Vancouver police arrested Inderdeep Singh Gosal, 32, shortly after the altercation, and he has since been charged with second-degree murder, according to the Vancouver Police Deparment (VPD).

On Tuesday, Conservative Party Leader Pierre Poilievre told the House of Commons Canada is experiencing a “massive crime wave” as a result of the Liberal Party’s “catch-and-release” bail system. Poilievre named the Vancouver incident as one in a list of killings over the weekend, some involving a knife and others a repeat offender.

According to B.C.’s online court database, Gosal has no previous criminal record.

And despite calls from politicians like Poilievre, some criminal justice experts say the horrific stabbing death — the city's sixth murder of 2023 — must be put into context.

“All types of homicide and attempted homicide rates have stayed pretty much stable over the last 10 to 20 years.
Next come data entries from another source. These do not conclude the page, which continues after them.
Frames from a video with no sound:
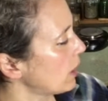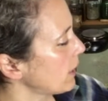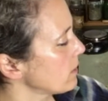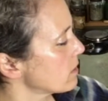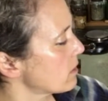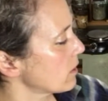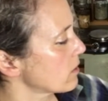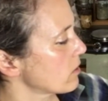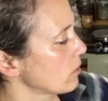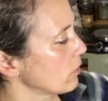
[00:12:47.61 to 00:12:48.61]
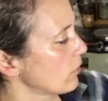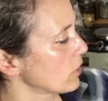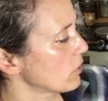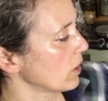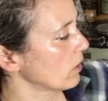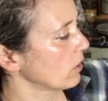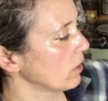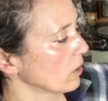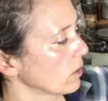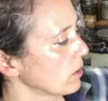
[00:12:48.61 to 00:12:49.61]
I didn't stick this in the refrigerator, and
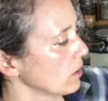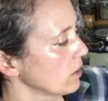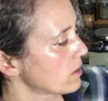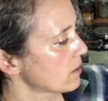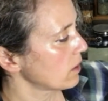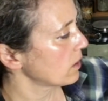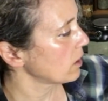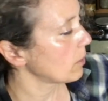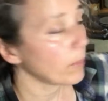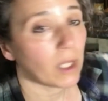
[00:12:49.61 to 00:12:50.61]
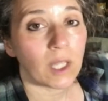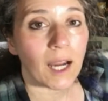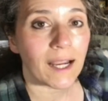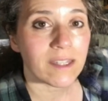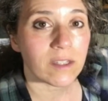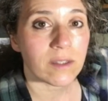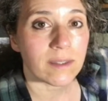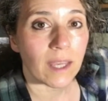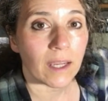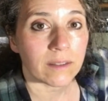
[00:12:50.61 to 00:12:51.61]
look, it's thickened up a lot since
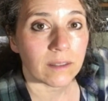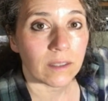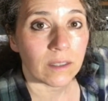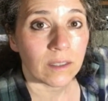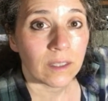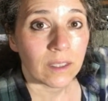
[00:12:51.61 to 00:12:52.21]
that uh,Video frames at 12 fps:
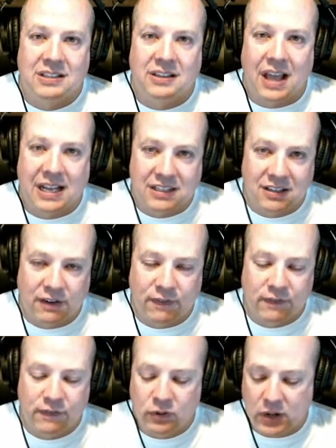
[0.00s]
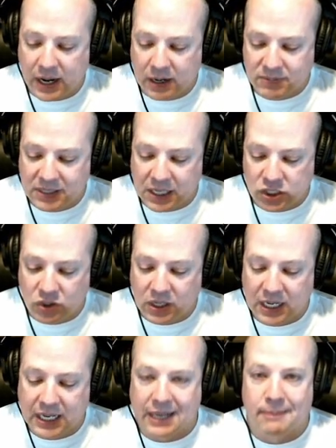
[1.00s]
lots of different food items that you
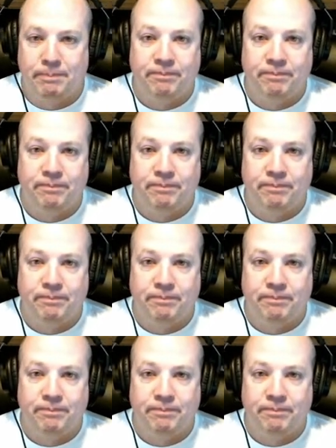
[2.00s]
can get.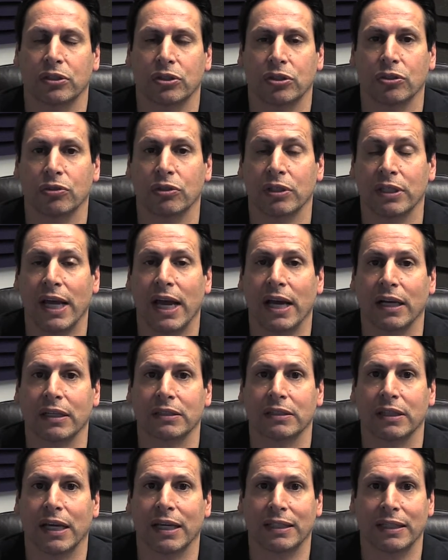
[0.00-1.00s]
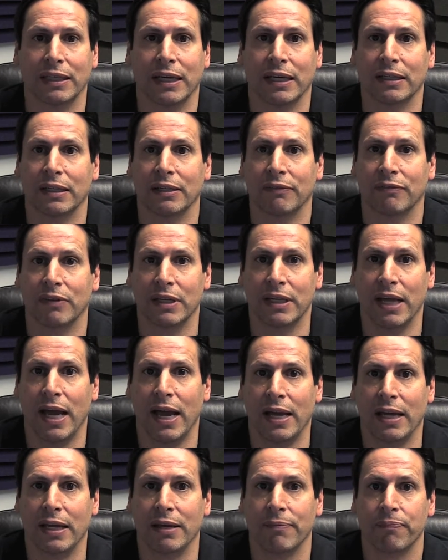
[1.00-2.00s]
to the next. At the end of the
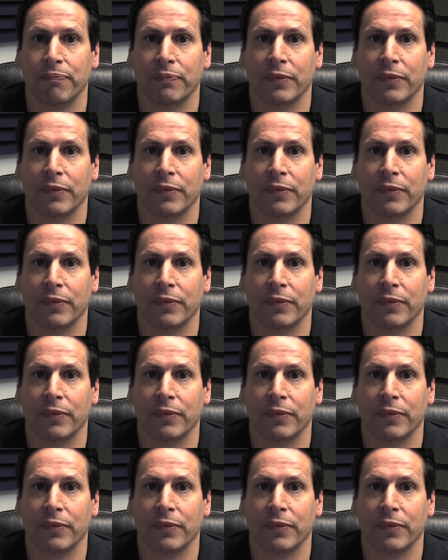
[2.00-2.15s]
day,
So we're not running out there killing each other in great quantities,” said Robert Gordon, a professor emeritus of criminology at Simon Fraser University (SFU).

“We're generally a peaceable nation.”

Police data shows reported assaults have trended up in recent years: in its latest crime trends report to the Vancouver Police Board, the VPD reported violent crime climbed 4.1 per cent in 2022 when compared to the previous year.

Assaults involving a weapon, that led to bodily harm, or involved life-threatening injuries increased more than 30 per cent compared to the two-year average leading up to the COVID-19 pandemic, the VPD reported.

“Increases in violent crime have a significant workload implication as these crimes are more complex, resource-intensive, and take longer to investigate than typical property crimes,” stated the VPD report, released last month.

SFU criminologist Martin Andresen said the 30 per cent increase in assaults reported by the VPD is technically correct but taken out of context.

“It's incredibly misleading,” Andresen said.

In Vancouver, the past 25 years of data shows violent crime bounces up and down year to year, but the trend line remains “completely flat,” said the SFU researcher.

“There was no moral panic about about these crimes 10 years ago when they are also at a similar high,” he said. “Why is there a moral panic now?”

Gordon said it can take years to truly understand what is behind rising violent crime statistics. To pin it to any single governing municipal, provincial or federal political party misses the complexities of law enforcement, he said.

“It is a tragedy. There is no question about it,” Gordon said of the Sunday stabbing. “The people who are directly affected are obviously suffering, have suffered and will continue to suffer as a consequence of this murder.

“But we have to be sure that we understand the context. We have to be sure that we understand precisely what happened and how we arrived at the point where you've got a dead person on the ground.”